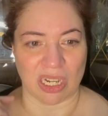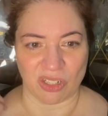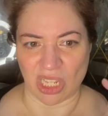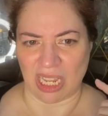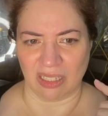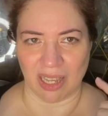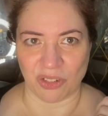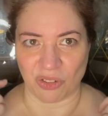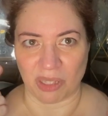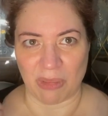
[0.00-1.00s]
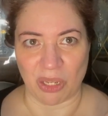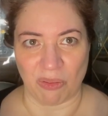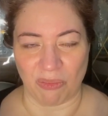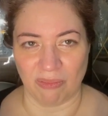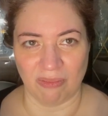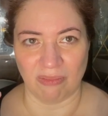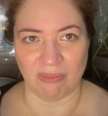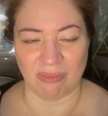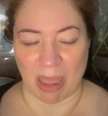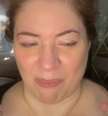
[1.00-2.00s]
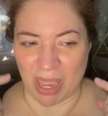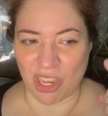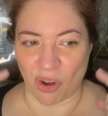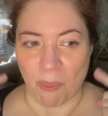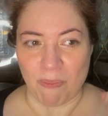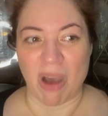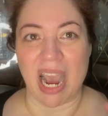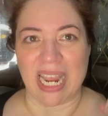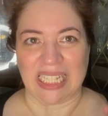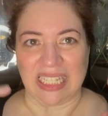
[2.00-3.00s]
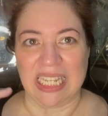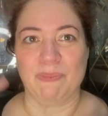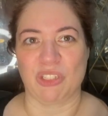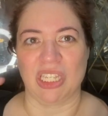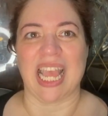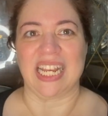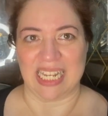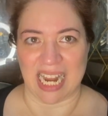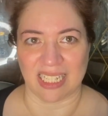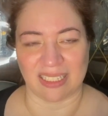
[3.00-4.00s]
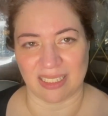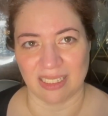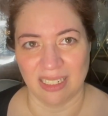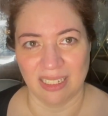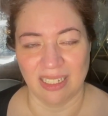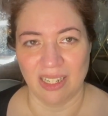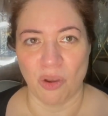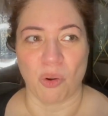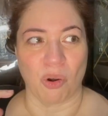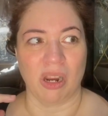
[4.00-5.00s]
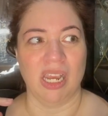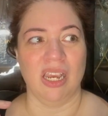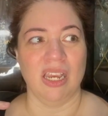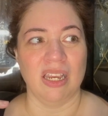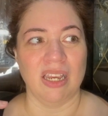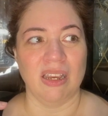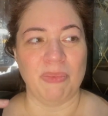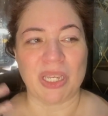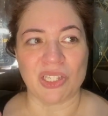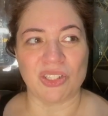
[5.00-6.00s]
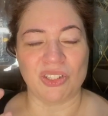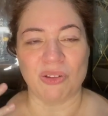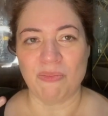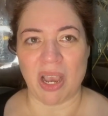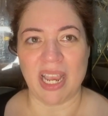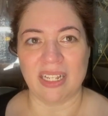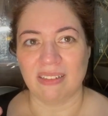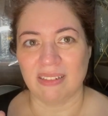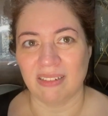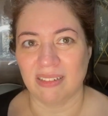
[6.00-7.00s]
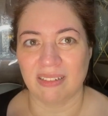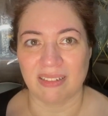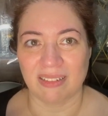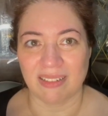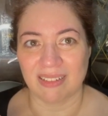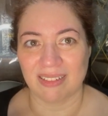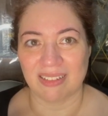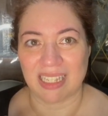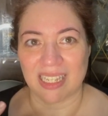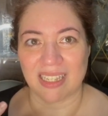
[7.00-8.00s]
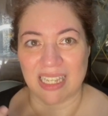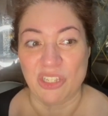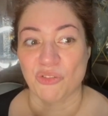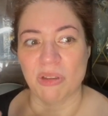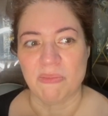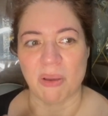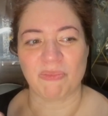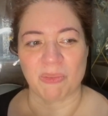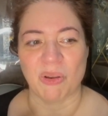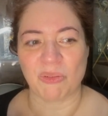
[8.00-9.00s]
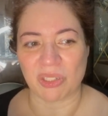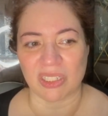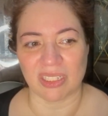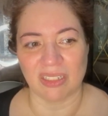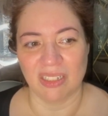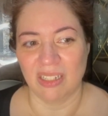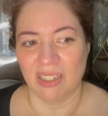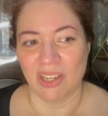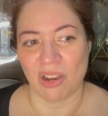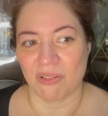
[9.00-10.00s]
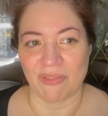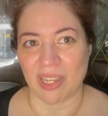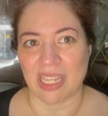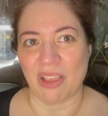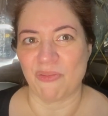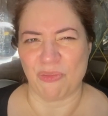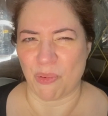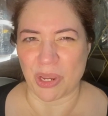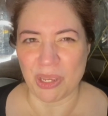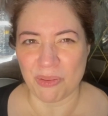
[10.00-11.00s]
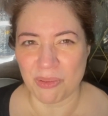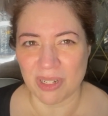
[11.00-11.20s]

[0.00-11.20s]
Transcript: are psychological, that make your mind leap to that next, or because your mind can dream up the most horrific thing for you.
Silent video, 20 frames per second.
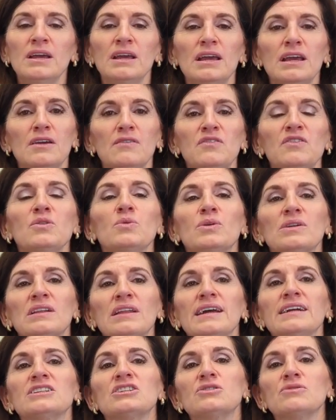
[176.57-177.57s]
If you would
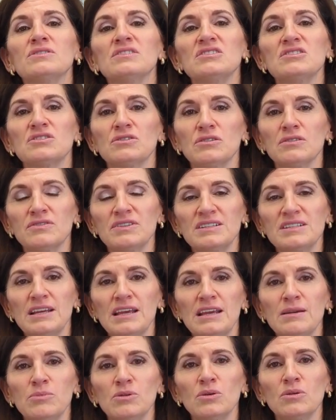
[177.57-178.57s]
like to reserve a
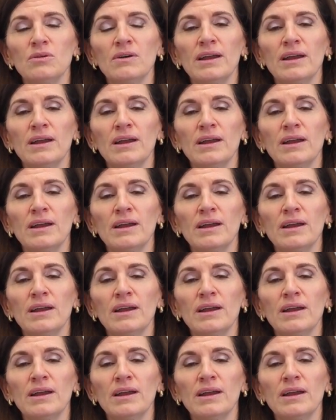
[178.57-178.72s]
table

_____

# Exercise objective
Skip the pictures and output all entries exactly.

# Reply to the task
[0.00-1.00s]
[1.00-2.00s]
[2.00-3.00s]
[3.00-4.00s]
[4.00-5.00s]
[5.00-6.00s]
[6.00-7.00s]
[7.00-8.00s]
[8.00-9.00s]
[9.00-10.00s]
[10.00-11.00s]
[11.00-11.20s]

[0.00-11.20s]
Transcript: are psychological, that make your mind leap to that next, or because your mind can dream up the most horrific thing for you.
Silent video, 20 frames per second.
[176.57-177.57s]
If you would
[177.57-178.57s]
like to reserve a
[178.57-178.72s]
table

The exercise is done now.